10 de Fevereiro de 2026

O presidente da Câmara dos Deputados, Hugo Motta (Republicanos-PB), afirmou nesta terça-feira (10) que a expectativa é votar, em maio, a Proposta de Emenda à Constituição (PEC) que põe fim à escala 6x1, na qual trabalhadores cumprem seis dias de trabalho e têm apenas um de descanso. O presidente anunciou o envio do texto para a Comissão de Constituição e Justiça (CCJ) e disse que, após análise de admissibilidade, a proposta seguirá para uma comissão especial e, se aprovada, para o plenário.

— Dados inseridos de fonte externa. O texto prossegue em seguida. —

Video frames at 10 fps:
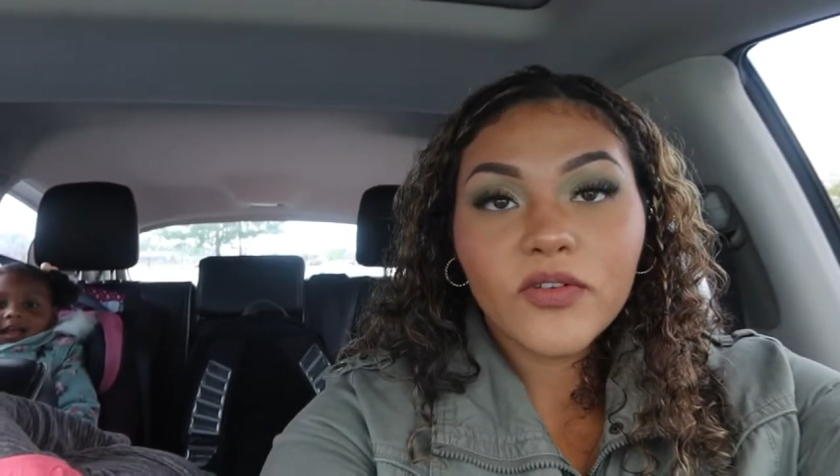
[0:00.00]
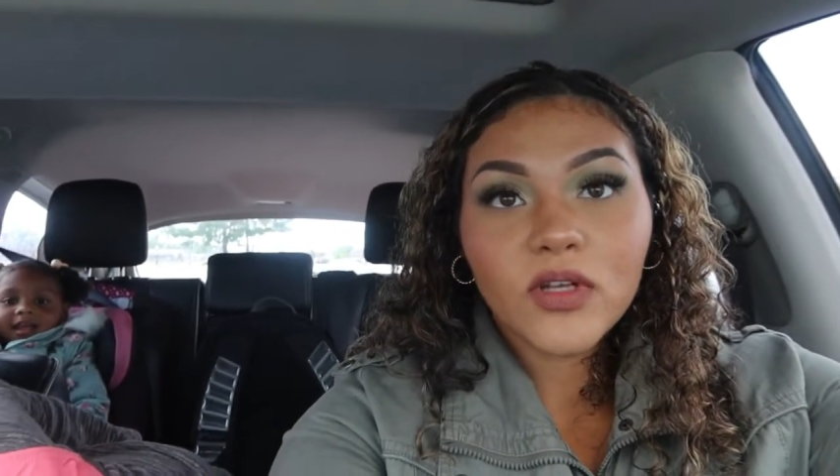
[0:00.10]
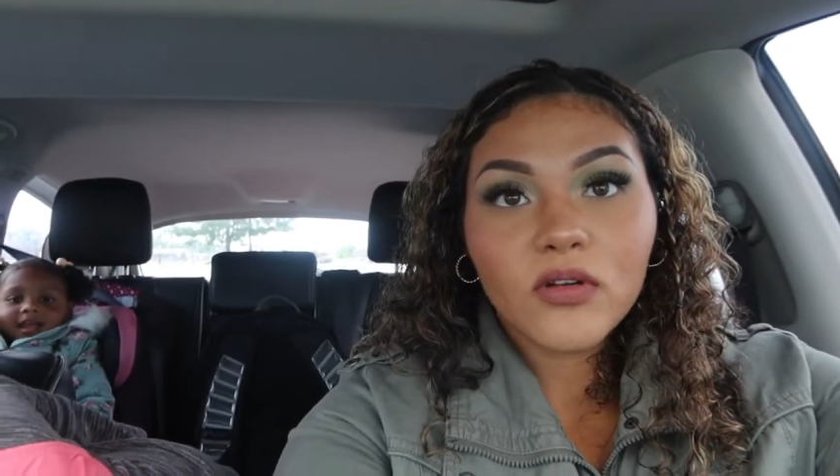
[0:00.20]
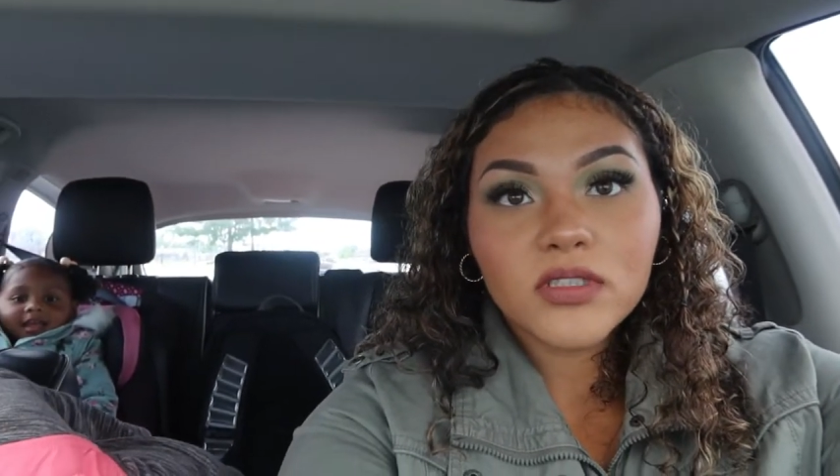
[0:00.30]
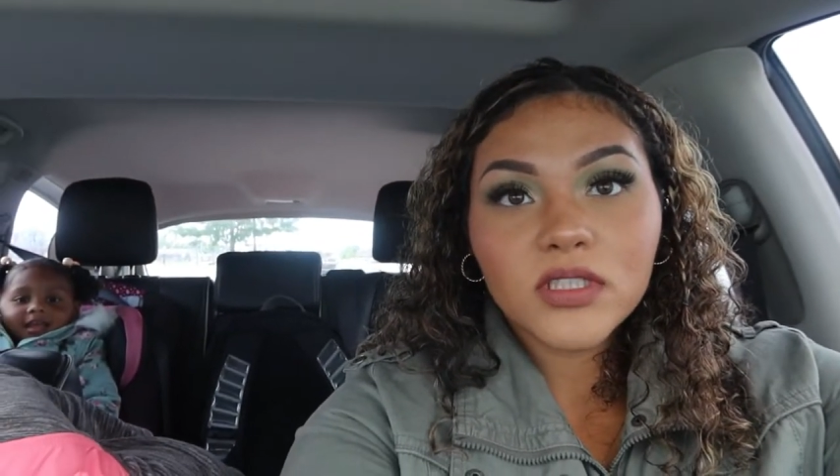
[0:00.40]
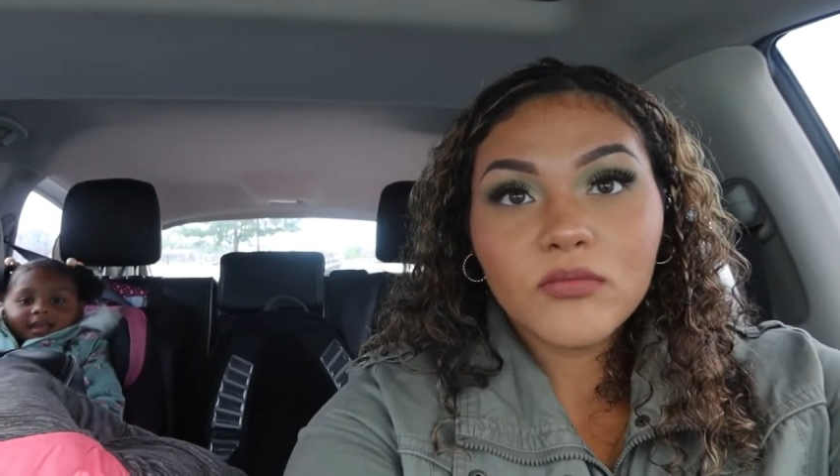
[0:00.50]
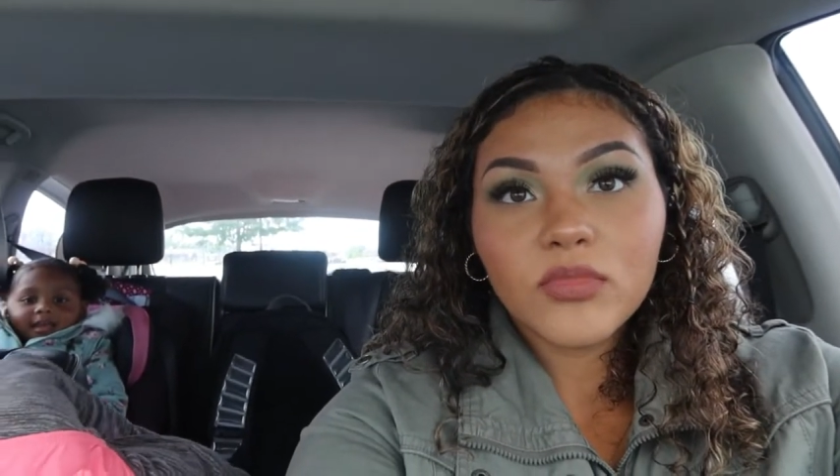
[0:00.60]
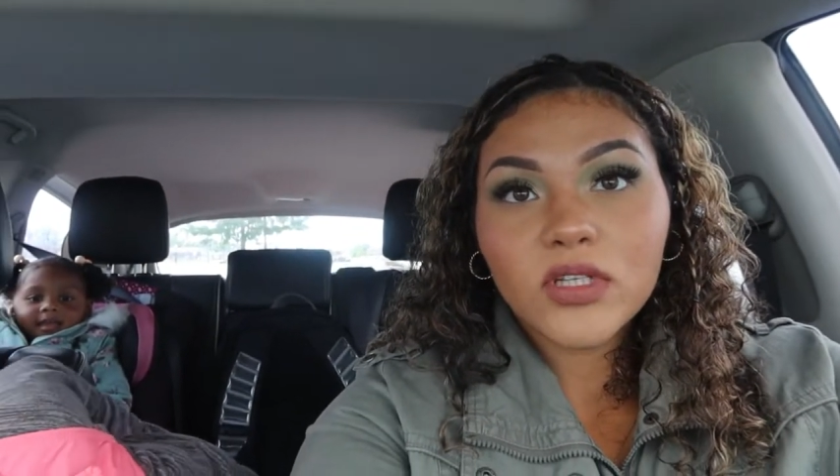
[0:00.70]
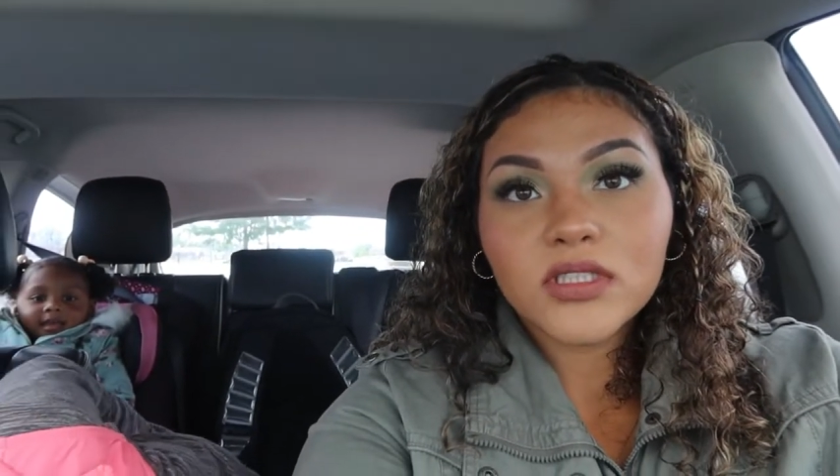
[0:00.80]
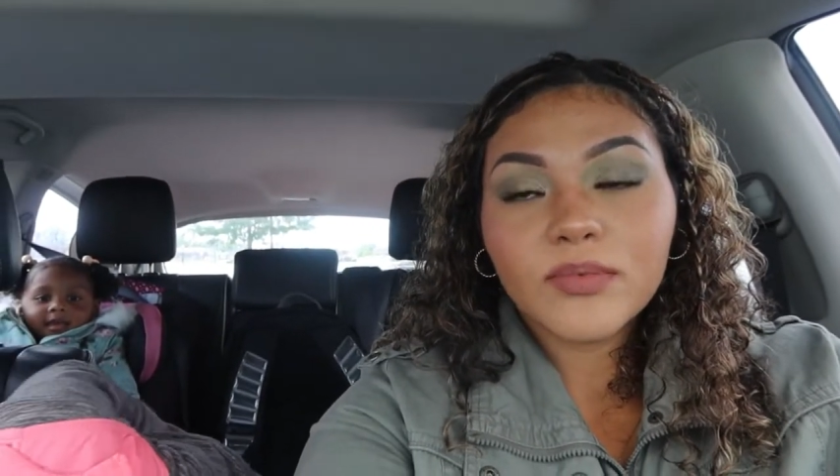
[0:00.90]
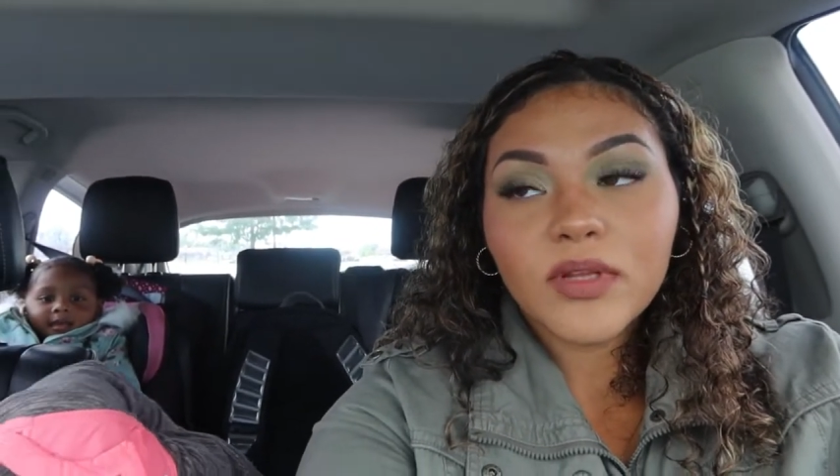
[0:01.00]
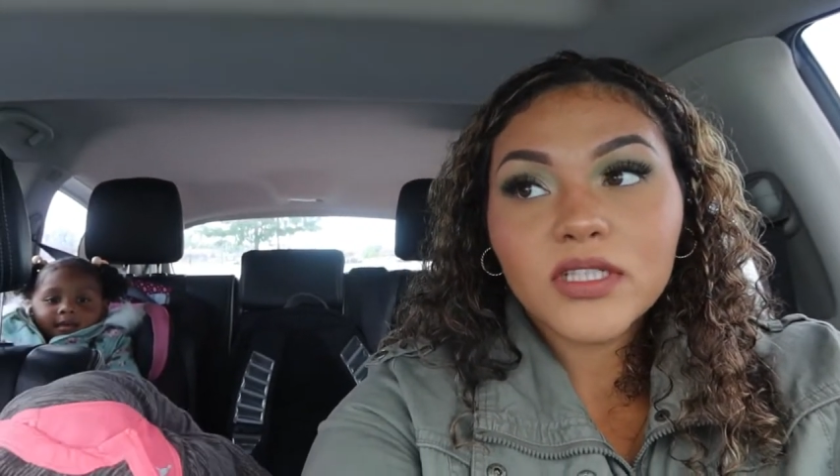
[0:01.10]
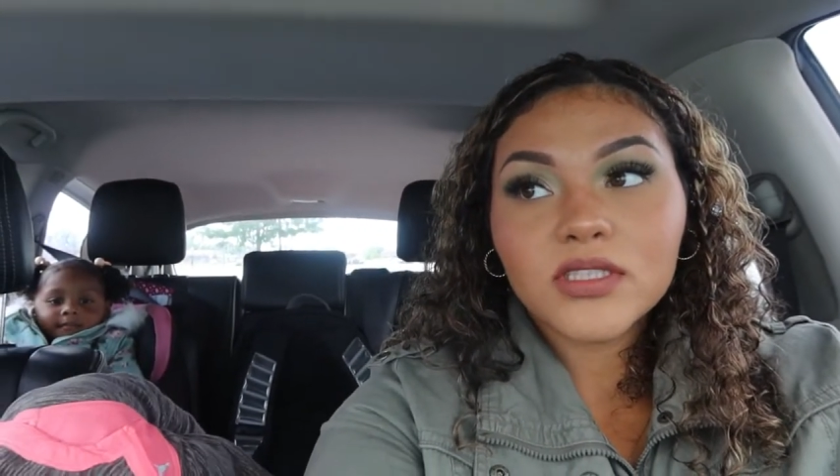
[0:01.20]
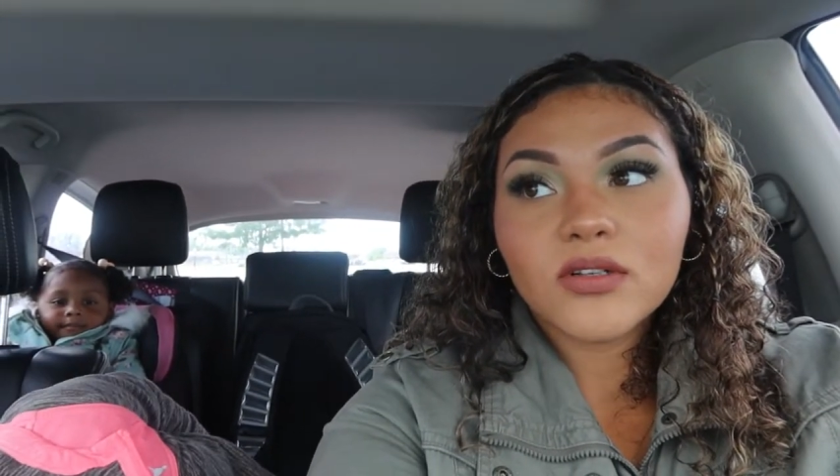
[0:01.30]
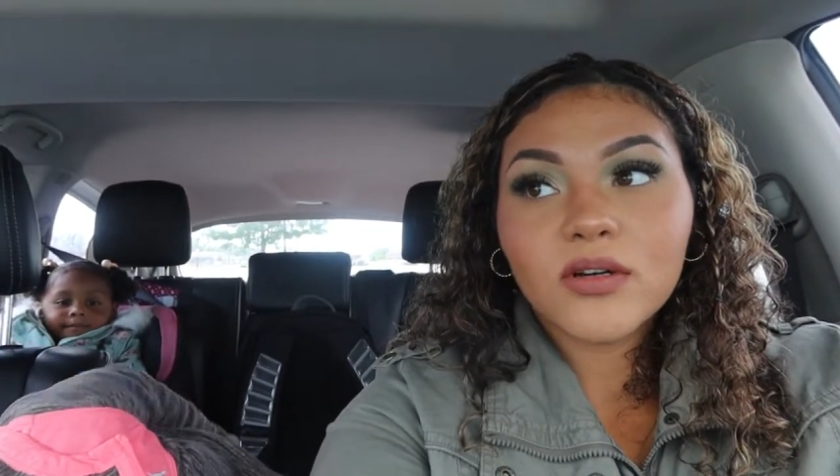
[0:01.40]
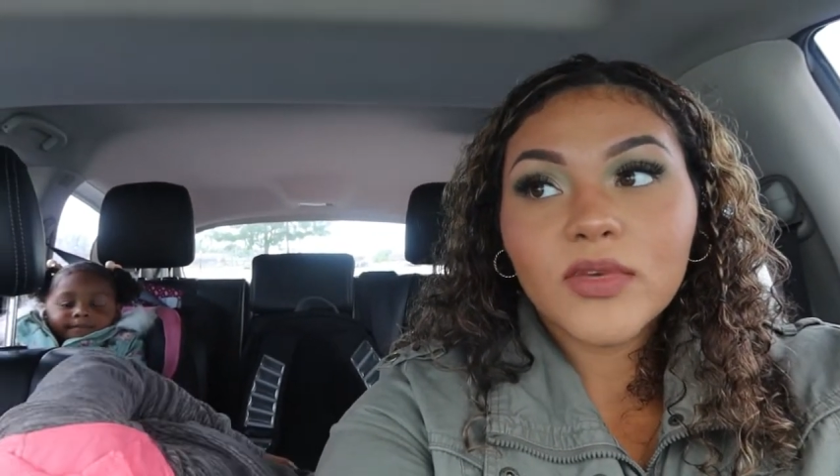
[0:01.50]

gonna go into the beauty supply store.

Motta uniu a proposta da deputada Erika Hilton (PSOL-SP) a um texto do deputado Reginaldo Lopes (PT-MG) para análise conjunta. "A tramitação via Proposta de Emenda Constitucional é, ao mesmo tempo, o respeito das prerrogativas dos deputados que apresentaram seus projetos e a oportunidade de promover um debate amplo. O equilíbrio e a responsabilidade são essenciais numa matéria de tamanho impacto", afirmou. O presidente também detalhou que a escolha do relator e o cronograma de debates ficarão definidos após o Carnaval.

A PEC, que nasceu de uma mobilização do Movimento Vida Além do Trabalho (VAT) e reuniu 1,5 milhão de assinaturas, prevê jornada de até 8 horas diárias, 36 horas semanais e 4 dias de trabalho por semana, com alterações entrando em vigor 360 dias após eventual promulgação. Lomanto Júnior, futuro presidente da CCJ, disse que o texto deve estar pronto entre maio e junho, após ouvir trabalhadores e setor produtivo.

Um estudo do Instituto de Pesquisa Econômica Aplicada (Ipea) calcula que a redução da jornada teria impacto inferior a 1% no custo operacional de grandes setores, como comércio e indústria, que empregam cerca de 13 milhões de trabalhadores. O levantamento estima aumento de 7,84% no custo médio por trabalhador com carteira assinada, que poderia ser compensado com aumento de produtividade ou contratação de mais funcionários.

O rito de tramitação prevê análise da constitucionalidade pela CCJ, debate do mérito em comissão especial e votação em dois turnos no plenário da Câmara, precisando de três quintos dos votos em cada turno. Se aprovada, segue para o Senado, com votação semelhante, e, se houver concordância entre as casas, é promulgada pelo Congresso sem necessidade de sanção presidencial.